The idea is that the methods would be called multiple times for the same instance of Accumulator
. The choice is between using an intermediate list and callingCollection.addAll()
once outside of the stream or calling collection.add()
from the stream for each element.
我倾向于更喜欢选项2,这更符合函数式编程的精神,并且避免创建中间列表,但是,当n很大时,调用 addAll()
而不是调用 add()
n可能会有好处。
I would tend to prefer option 2 which is more in the spirit of functional programming, and avoid creating an intermediate list, however, there might be benefits to calling addAll()
instead of calling add()
n times when n is large.
这两个选项中的一个明显优于其他选项吗?
Is one of the two options significantly better than the other ?
编辑:JB Nizet非常酷< a href =https://stackoverflow.com/a/39495513/425682>答案延迟转换,直到添加完所有批次。在我的情况下,需要直接执行转换。

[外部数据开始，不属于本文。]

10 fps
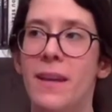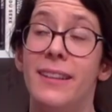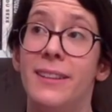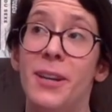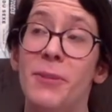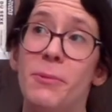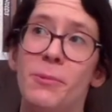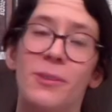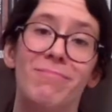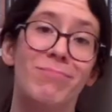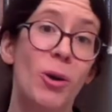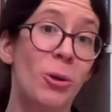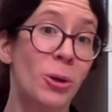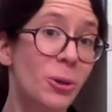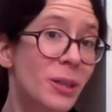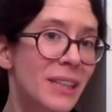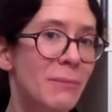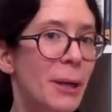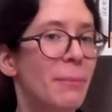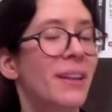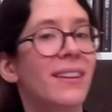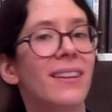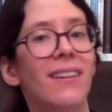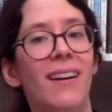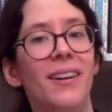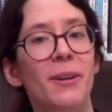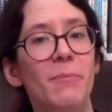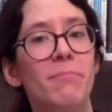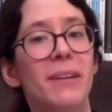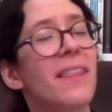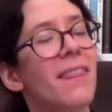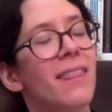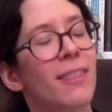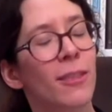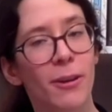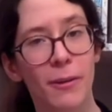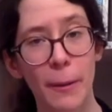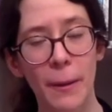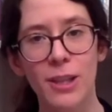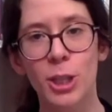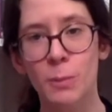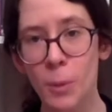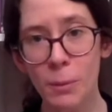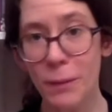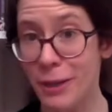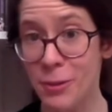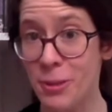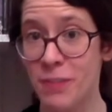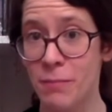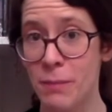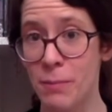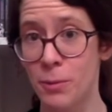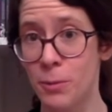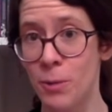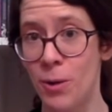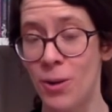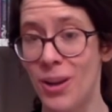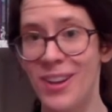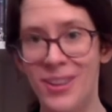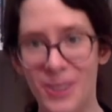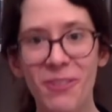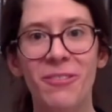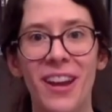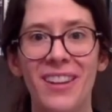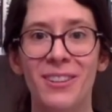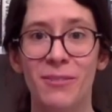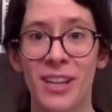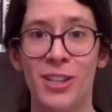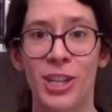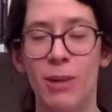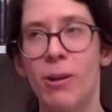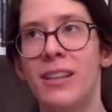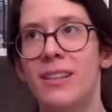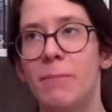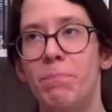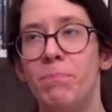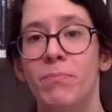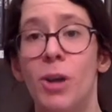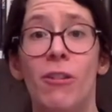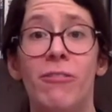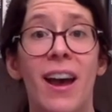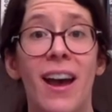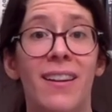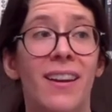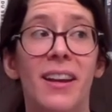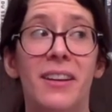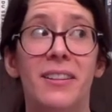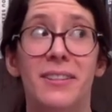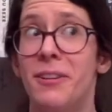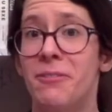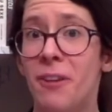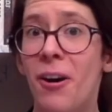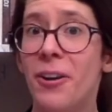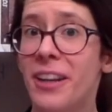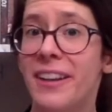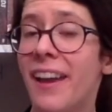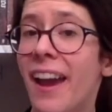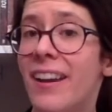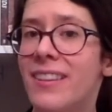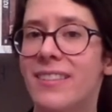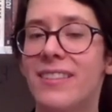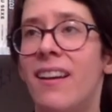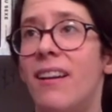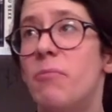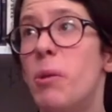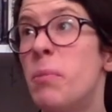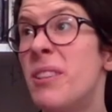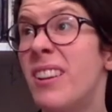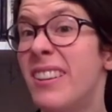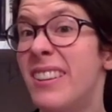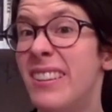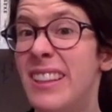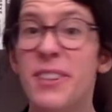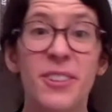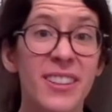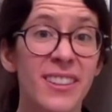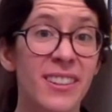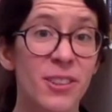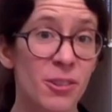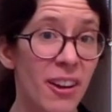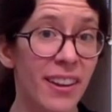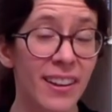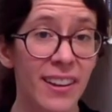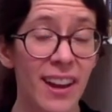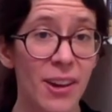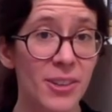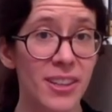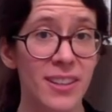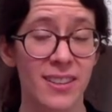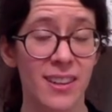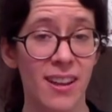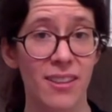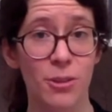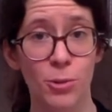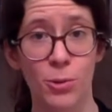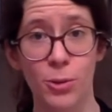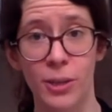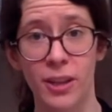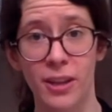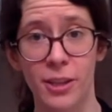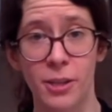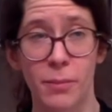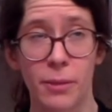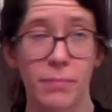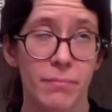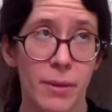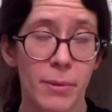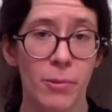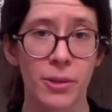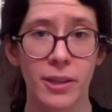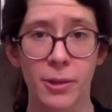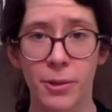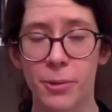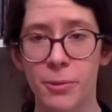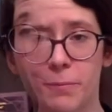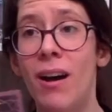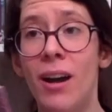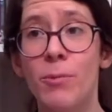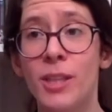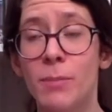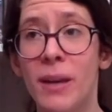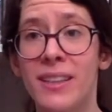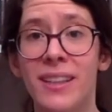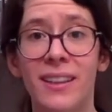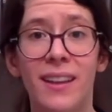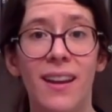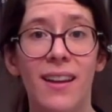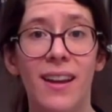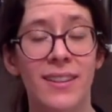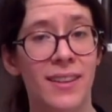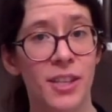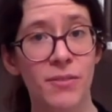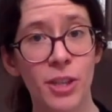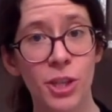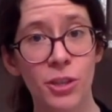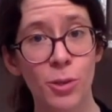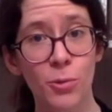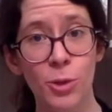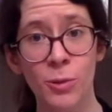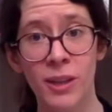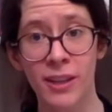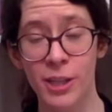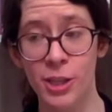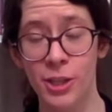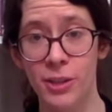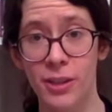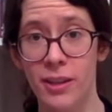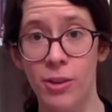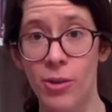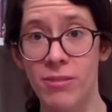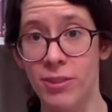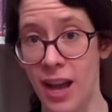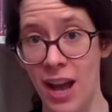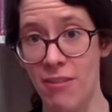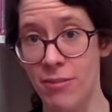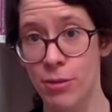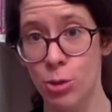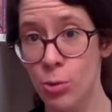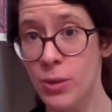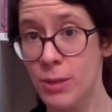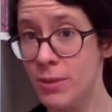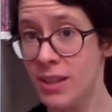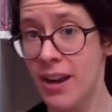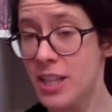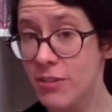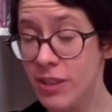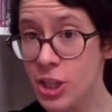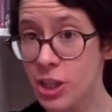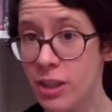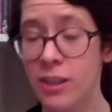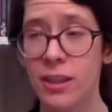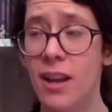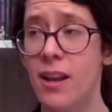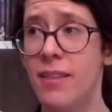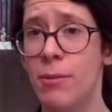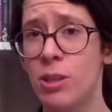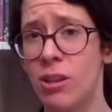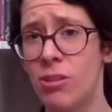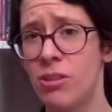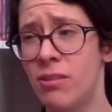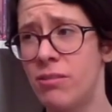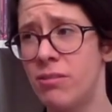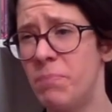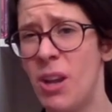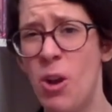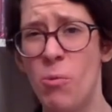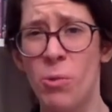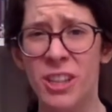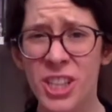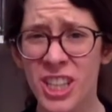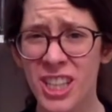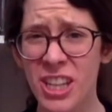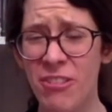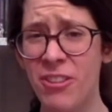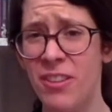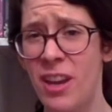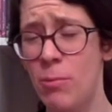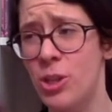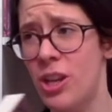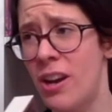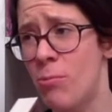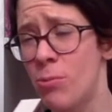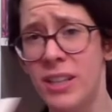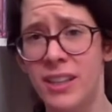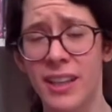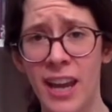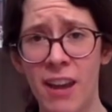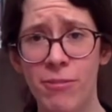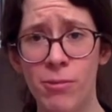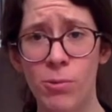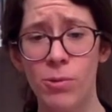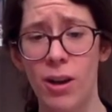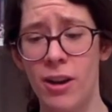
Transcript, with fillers: No, it was not good, in my opinion. I'm um, in the small minority of people who are not fans of Ted Chiang, or at least I'm not a fan so far in any case, and I'm not particularly interested in trying out his other short story collection, but maybe one day, who knows. I was expecting a science fiction short story collection. Not even half of the stories were science fiction. There was a lot of religious stuff in there, which I really didn't care for.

JB Nizet has a very cool answer that delays the transformation until all batches have been added. In my case, it is required that the transformation is performed straight-away.
PS:在我的示例代码中,我使用了转换
作为占位符,用于需要在流上执行的任何操作
PS: In my example code, I've used transformation
as a placeholder for whatever operations which need to be performed on the stream
推荐答案
首先,你的第二个变体应该是:
First of all, your second variant should be:
public void option2(List<S> newBatch) {
newBatch.stream().map(transformation).forEachOrdered(internalList::add);
}
是正确的。
除此之外, addAll
的优势在
public void option1(List<S> newBatch) {
internalList.addAll(newBatch.stream().map(transformation).collect(Collectors.toList()));
}
是收藏家
API不允许Stream向收集器提供有关预期大小的提示,并要求Stream评估每个元素的累加器函数,这只不过是 ArrayList :: add
在当前实现中。
is moot as the Collector
API does not allow the Stream to provide hints about the expected size to the Collector and requires the Stream to evaluate the accumulator function for every element, which is nothing else than ArrayList::add
in the current implementation.
因此,在此方法可以从 addAll
中获得任何好处之前,它填充了 ArrayList
在 ArrayList
上反复调用 add
,包括潜力增加运营能力。因此,您可以毫不后悔地使用 option2
。
So before this approach could get any benefit from addAll
, it filled an ArrayList
by repeatedly calling add
on an ArrayList
, including potential capacity increase operations. So you can stay with option2
without regret.
另一种方法是使用流构建器进行临时收集:
An alternative is to use a stream builder for temporary collections:
public class Accumulator<S, T> {
private final Function<S, T> transformation;
private final Stream.Builder<T> internal = Stream.builder();
public Accumulator(Function<S, T> transformation) {
this.transformation = transformation;
}
public void addBatch(List<S> newBatch) {
newBatch.stream().map(transformation).forEachOrdered(internal);
}
public List<T> finish() {
return internal.build().collect(Collectors.toList());
}
}
流构建器使用不需要的spined缓冲区在增加容量时复制内容,但解决方案仍然受到最终收集步骤涉及在没有适当初始容量的情况下填充 ArrayList
这一事实(在当前实现中)。
The stream builder uses a spined buffer which does not require copying the contents when increasing its capacity, but the solution still suffers from the fact that the final collection step involves filling an ArrayList
without an appropriate initial capacity (in the current implementation).
使用当前的实现,实现完成步骤的效率要高得多
With the current implementation, it’s far more efficient to implement the finishing step as
public List<T> finish() {
return Arrays.asList(internal.build().toArray(…));
}
但是这需要 IntFunction< T [调用者提供的>
(因为我们不能为通用数组类型执行此操作),或者执行未经检查的操作(假装 Object []
要 T []
,这里可以,但仍然是一个讨厌的未经检查的操作。)
But this requires either, an IntFunction<T[]>
provided by the caller (as we can’t do that for a generic array type), or to perform an unchecked operation (pretending an Object[]
to be T[]
, which would be ok here, but still a nasty unchecked operation).
这篇关于将元素从Stream添加到现有List的更好方法是什么?的文章就介绍到这了,希望我们推荐的答案对大家有所帮助,也希望大家多多支持IT屋!